Steep Ravine Cabins and Camping, Mt. Tamalpais SP

I am very fortunate that I have been able to stay at Steep Ravine twice in the last couple of years. Steep Ravine Cabins and Campground are one of the most popular sites in all of California. Its location on the coast in Mount Tamalpais State Park in Marin County, just north of San Francisco, make it an ideal destination for a get-away no matter the day of the week. Reservations are required, and are often booked far in advance. As part of the California State Park System, reservations open up on a 6-month rolling window, so advanced planning is often required unless you luck out with a cancellation. This means that if you want to stay on July 1st, the reservations open on New Years Day at 8am PST.

Steep Ravine Map
Steep Ravine, located on the coast where the small “house” icon is, is east of Stinson Beach.

The campground/cabins are accessed via a locked gate and paved road. I believe the park ranger called me close to my reservation time to give me the code to the gate, which makes me think that they likely change the gate code often. The parking lot at the bottom of the hill is small and only one car per reservation (campsite or cabin) is allowed. Several parking spaces are covered with a carport structure that’s connected to the park ranger’s lodging.

Camping

For the campsites, they range from ~700 feet away from the parking lot to nearly a thousand. Try to pack lightly, or be prepared to make multiple trips to/from the car. There are six designated primitive campsites and one pit toilet in the area, which is located closest to campsite 1. Although pit toilets are far from luxurious, I didn’t mind this one as it was clean and didn’t smell too bad. 

Map of campsites (shown in red), and cabins (shown in black).
Map from Reserve California website.

When I stayed they had a wheelbarrow for use to transport gear from your car, but we ended up carrying our things as most of the sites are pretty far and the paths are rather uneven. But check out those ocean views!

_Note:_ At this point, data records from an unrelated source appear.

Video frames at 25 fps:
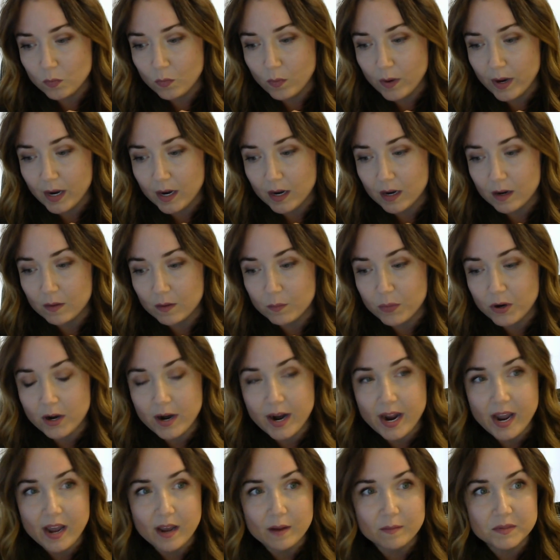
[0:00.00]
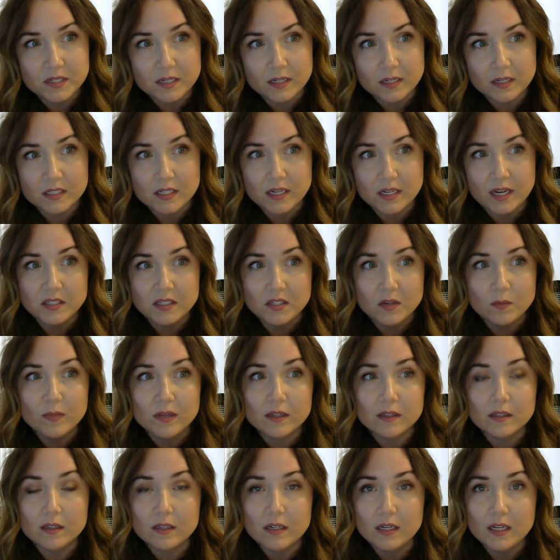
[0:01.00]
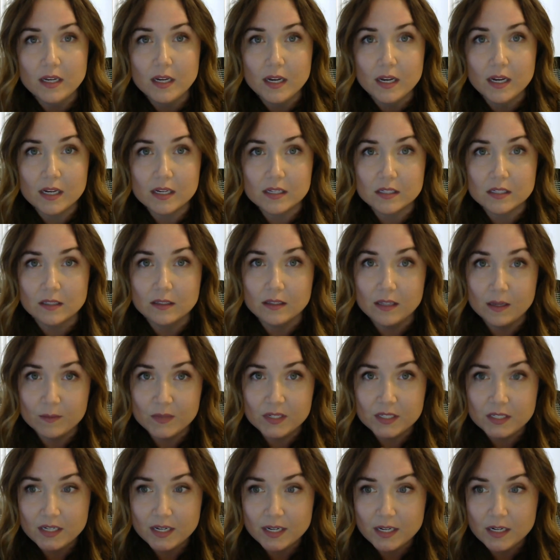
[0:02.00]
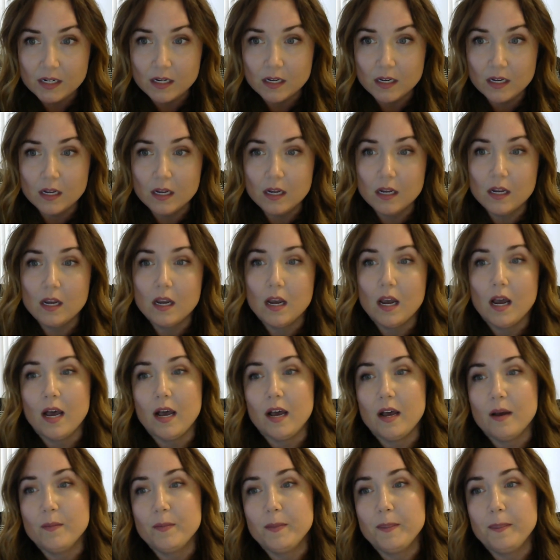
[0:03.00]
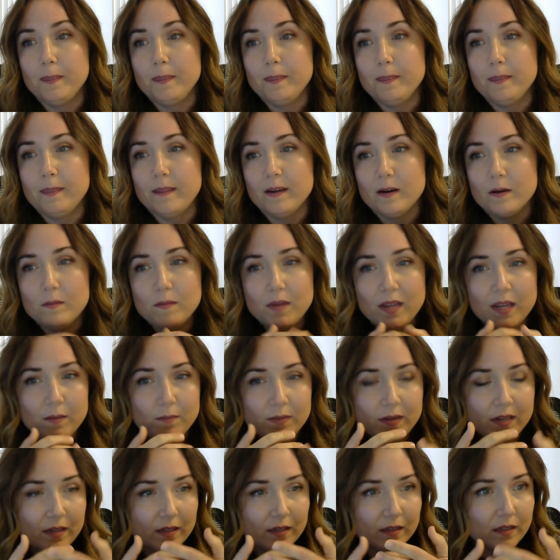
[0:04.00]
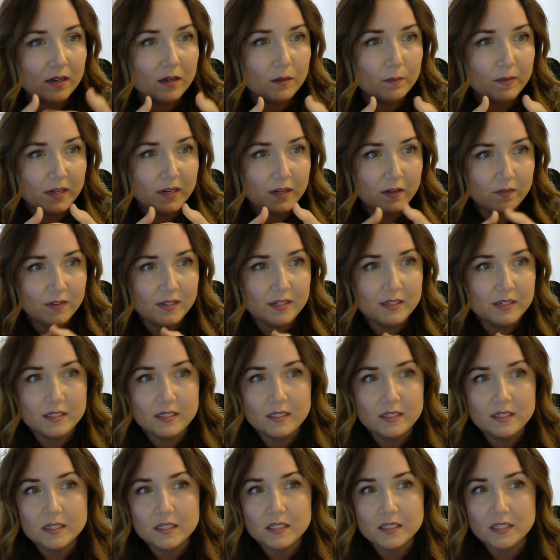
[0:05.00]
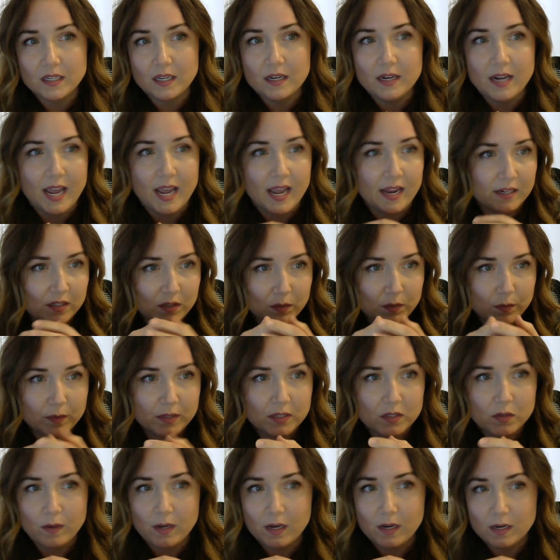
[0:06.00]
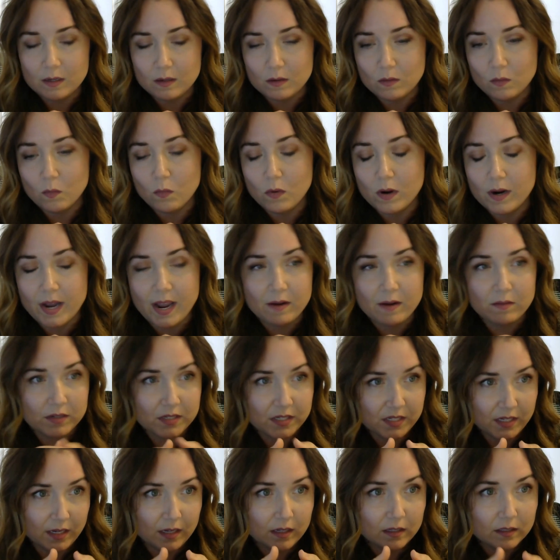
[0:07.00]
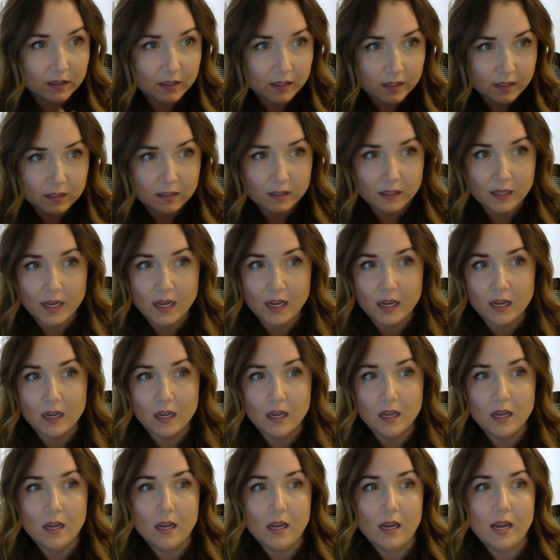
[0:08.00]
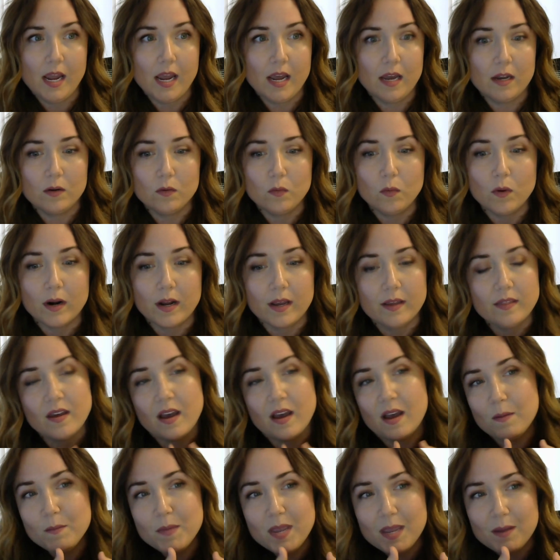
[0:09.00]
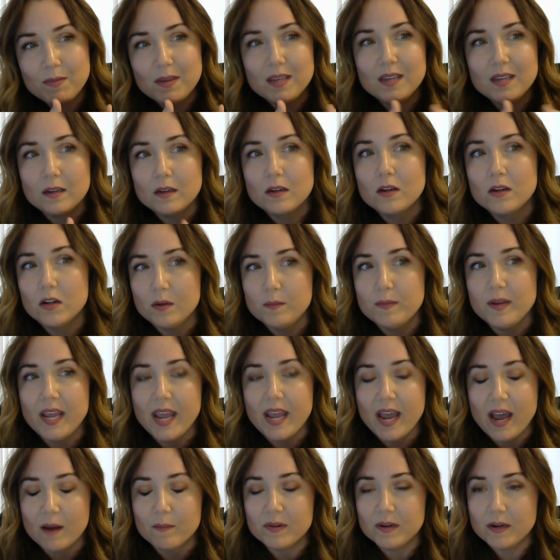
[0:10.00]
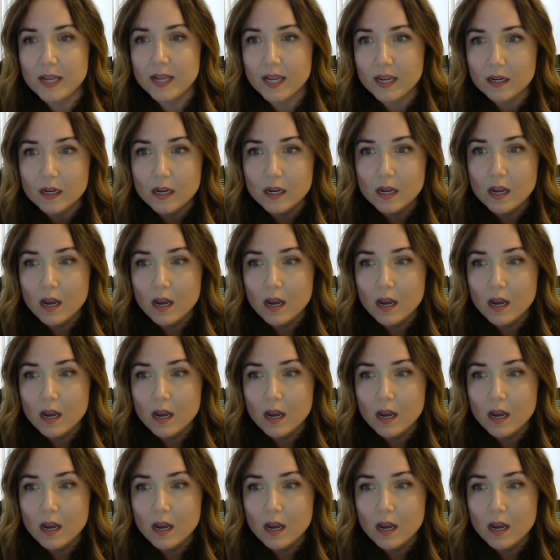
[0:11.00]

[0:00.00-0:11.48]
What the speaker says: where perhaps accessibility is limited, there may be a little bit of a disconnect between what I was seeing clinically and what I thought maybe could be happening.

Home sweet home for the evening. I think this was campsite… 5?

It felt like we had the entire coastline to ourselves. Nothing like watching a beautiful sunset over the Pacific. Camping here is open year-round and we happened to go in April on a weekday. It was gorgeous weather, and the morning had a little bit of fog. This would make an excellent spot to watch migrating whales in the summer/fall.

Morning light kissing the pathway leading back toward the parking lot from the campsite.
View of cabins from campsites.

Cabins

Cabins on a morning in April.

There are a total of 10 cabins, including 1 that is handicap accessible with a wheelchair ramp and closest to the bathroom. The bathrooms are flush toilets for the cabin side of the site. The cabins are located on a slope and each has amazing views of the rocky California coast line with Stinson Beach in the distance. They are considerably more expensive than camping (nearly 3 times as much), and would be considered rustic as there is no power or running water into each unit. Some people came prepared with sheets/curtains to block the windows leading to the parking lot and battery powered string lights to give a warm ambiance to their cabin.

There are little pathways that lead down to the rocky small beach from the cabins.

I had made reservations 6 months in advance to spend a couple of January nights in Cabin 8, one of the cabins closest to the shoreline. We had somewhat misty wintery skies that made the cabin feel extra homey to drink a warm beverage and enjoy being shielded from the wind.

As I mentioned, the cabins are rather rustic. There is a picnic table inside with big windows pointed out toward the ocean. There is also a wood burning stove, which we utilized to keep warm in the chilly January evenings. There is one room that has a double size bed and a smaller twin-size bed. Then there are 2 other spots for smaller beds – one adjacent to the table in the main room and one between that and the room. Everything inside – the floors, walls and ceilings – is wood. No cooking stoves are available, so we brought our propane camp-stove so we could cook inside. We had a little mouse in our unit that we never saw, but noticed crumbs on our camp-stove were cleaned up overnight and found people had written notes to be nice to it. So just be sure to keep your food in a plastic bin or something that prevents critters from getting into and having their own feast.

We spent the evening wandering around the trails next to the cabins and campground.

All in all I would highly recommend staying at Steep Ravine. Sleeping so close to the ocean feels rejuvenating no matter the season, and like a true privilege. The nearby Stinson Beach and Dipsea Trail are a close drive away to provide a change of gorgeous scenery.